— WHAT YOU NEED TO DO —
Starting with the line that contains "[0:01.00-0:02.00]" and ending with the last line of the entries, repeat exactly those lines and nothing else, pictures excluded.

******

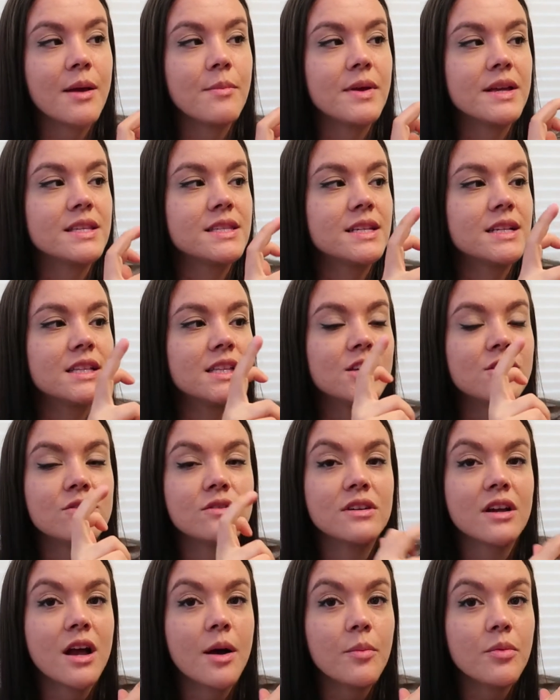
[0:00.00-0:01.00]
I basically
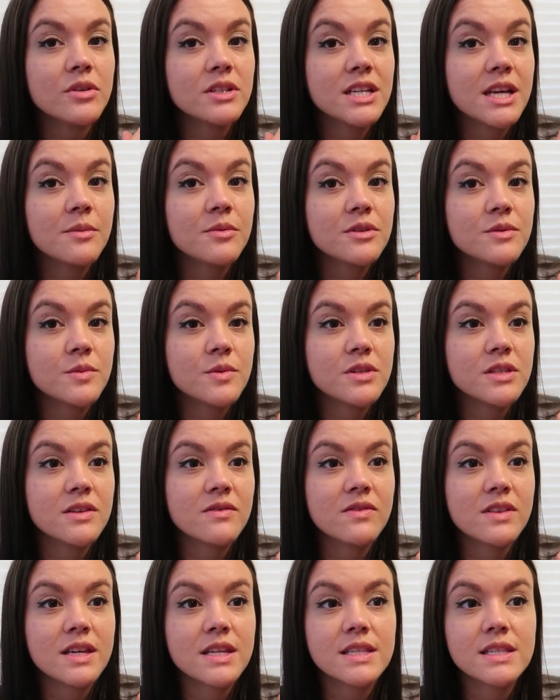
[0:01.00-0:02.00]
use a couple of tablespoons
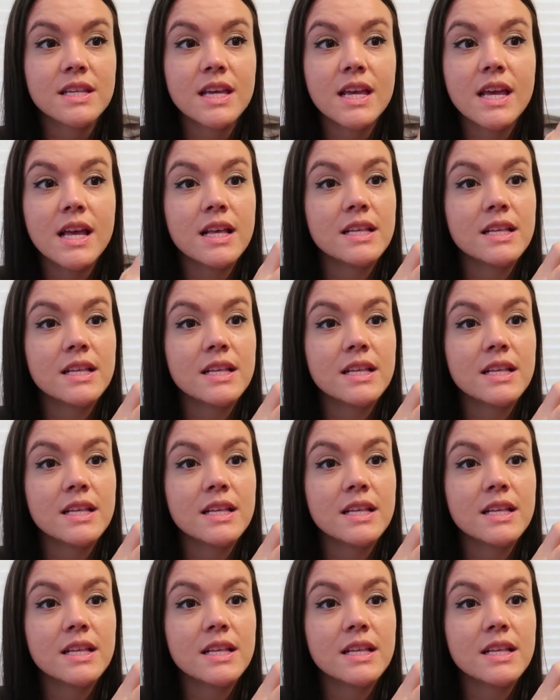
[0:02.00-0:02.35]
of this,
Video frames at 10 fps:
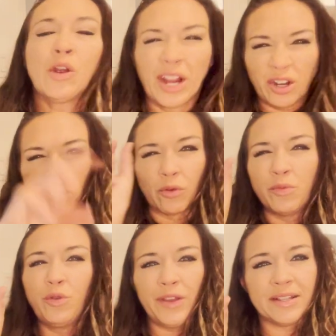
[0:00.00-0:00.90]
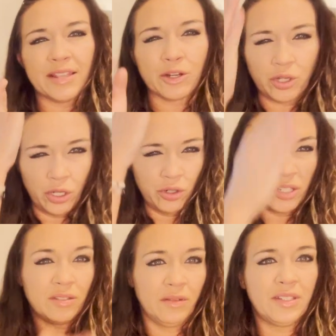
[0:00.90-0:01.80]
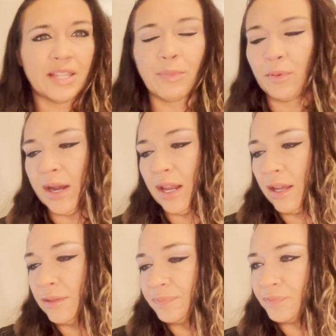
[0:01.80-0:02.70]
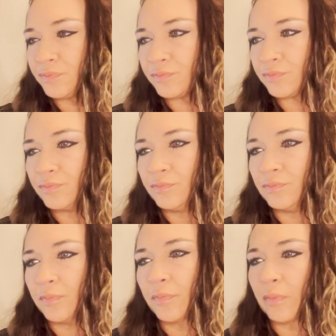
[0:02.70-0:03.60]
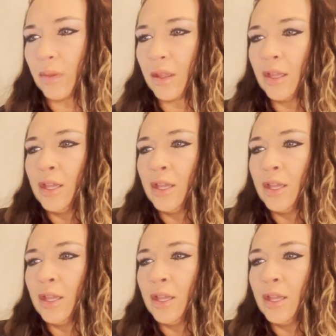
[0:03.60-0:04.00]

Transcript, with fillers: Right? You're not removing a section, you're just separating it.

******

— TASK RESPONSE —
[0:01.00-0:02.00]
use a couple of tablespoons
[0:02.00-0:02.35]
of this,
Video frames at 10 fps:
[0:00.00-0:00.90]
[0:00.90-0:01.80]
[0:01.80-0:02.70]
[0:02.70-0:03.60]
[0:03.60-0:04.00]

Transcript, with fillers: Right? You're not removing a section, you're just separating it.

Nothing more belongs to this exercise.